*** Opening of AVAILABLE DATA ***

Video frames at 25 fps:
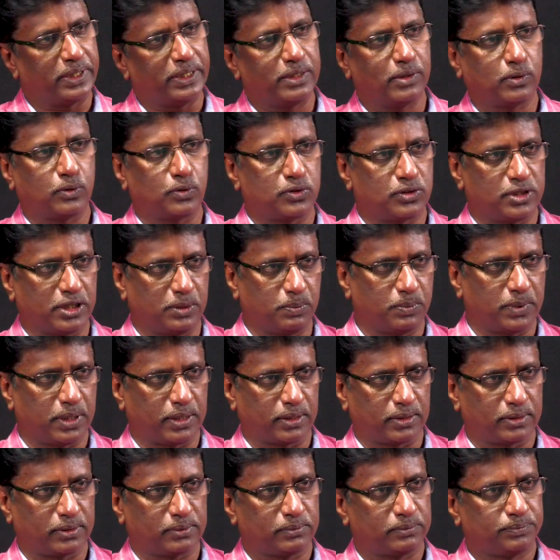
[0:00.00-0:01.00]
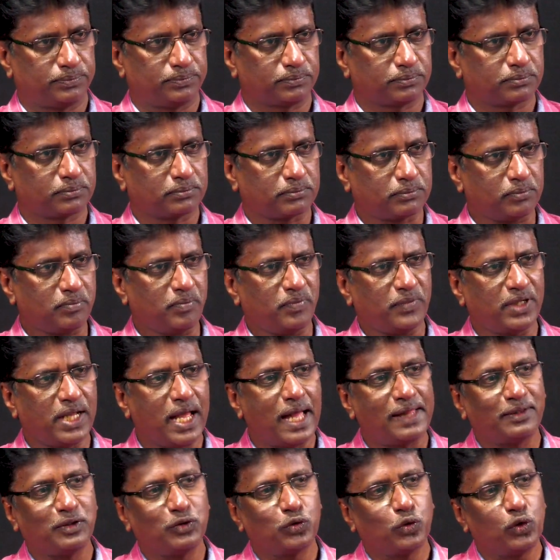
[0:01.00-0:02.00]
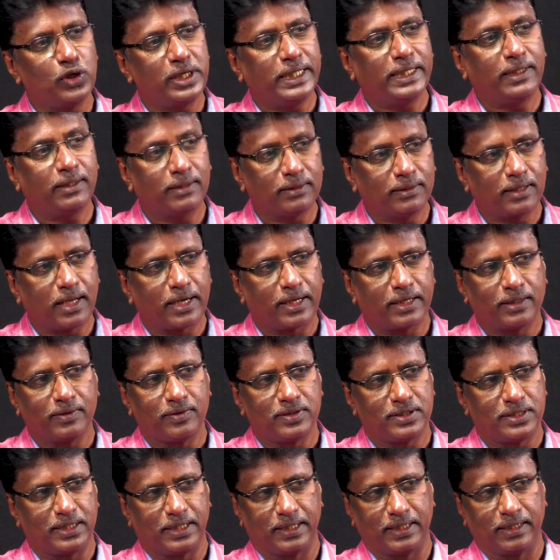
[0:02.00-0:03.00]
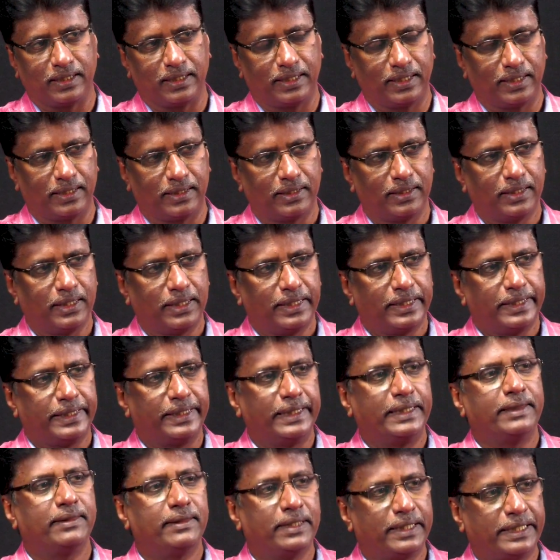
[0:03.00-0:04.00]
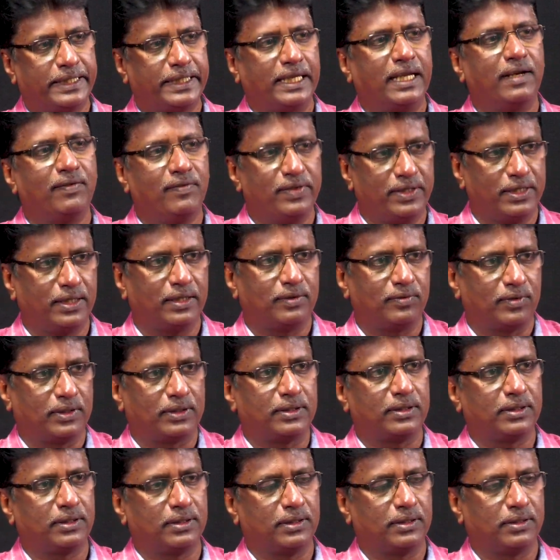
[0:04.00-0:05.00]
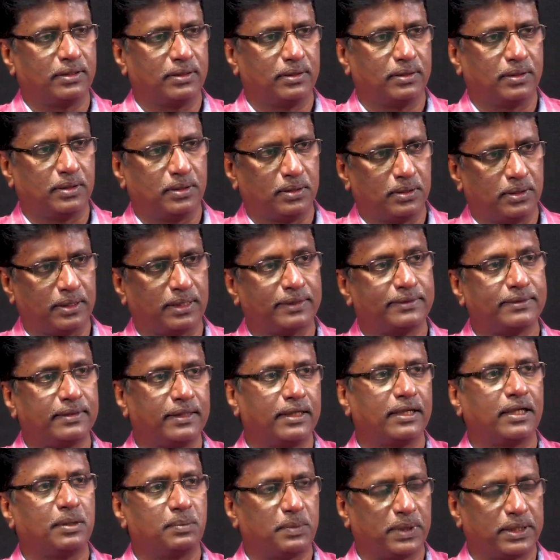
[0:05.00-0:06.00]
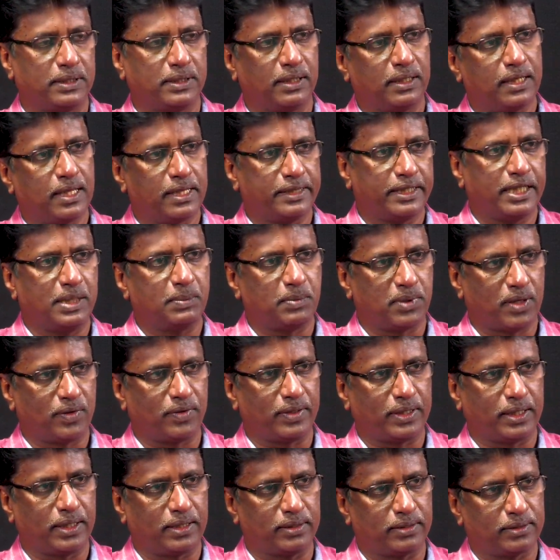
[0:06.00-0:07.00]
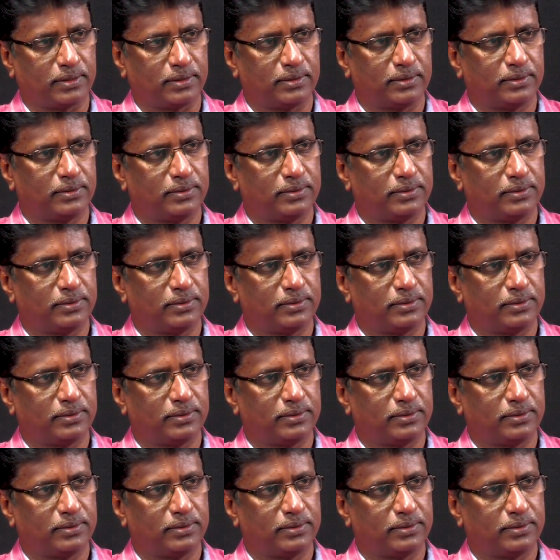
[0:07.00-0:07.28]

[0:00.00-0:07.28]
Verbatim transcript: பெரிய கொஸ்டின் மார்க் அதை சொல்லிட்டு இருந்தாங்கன்னு வச்சிங்களேன் இந்த கேள்விகள் வந்து ரசிகர்கள் மத்தியில் அதிகமாக வராது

*** Close of AVAILABLE DATA ***

**REQUIREMENT:** No pictures, please. Output the listing above exactly as it stands.

**THE COMPLETED TASK:**
Video frames at 25 fps:
[0:00.00-0:01.00]
[0:01.00-0:02.00]
[0:02.00-0:03.00]
[0:03.00-0:04.00]
[0:04.00-0:05.00]
[0:05.00-0:06.00]
[0:06.00-0:07.00]
[0:07.00-0:07.28]

[0:00.00-0:07.28]
Verbatim transcript: பெரிய கொஸ்டின் மார்க் அதை சொல்லிட்டு இருந்தாங்கன்னு வச்சிங்களேன் இந்த கேள்விகள் வந்து ரசிகர்கள் மத்தியில் அதிகமாக வராது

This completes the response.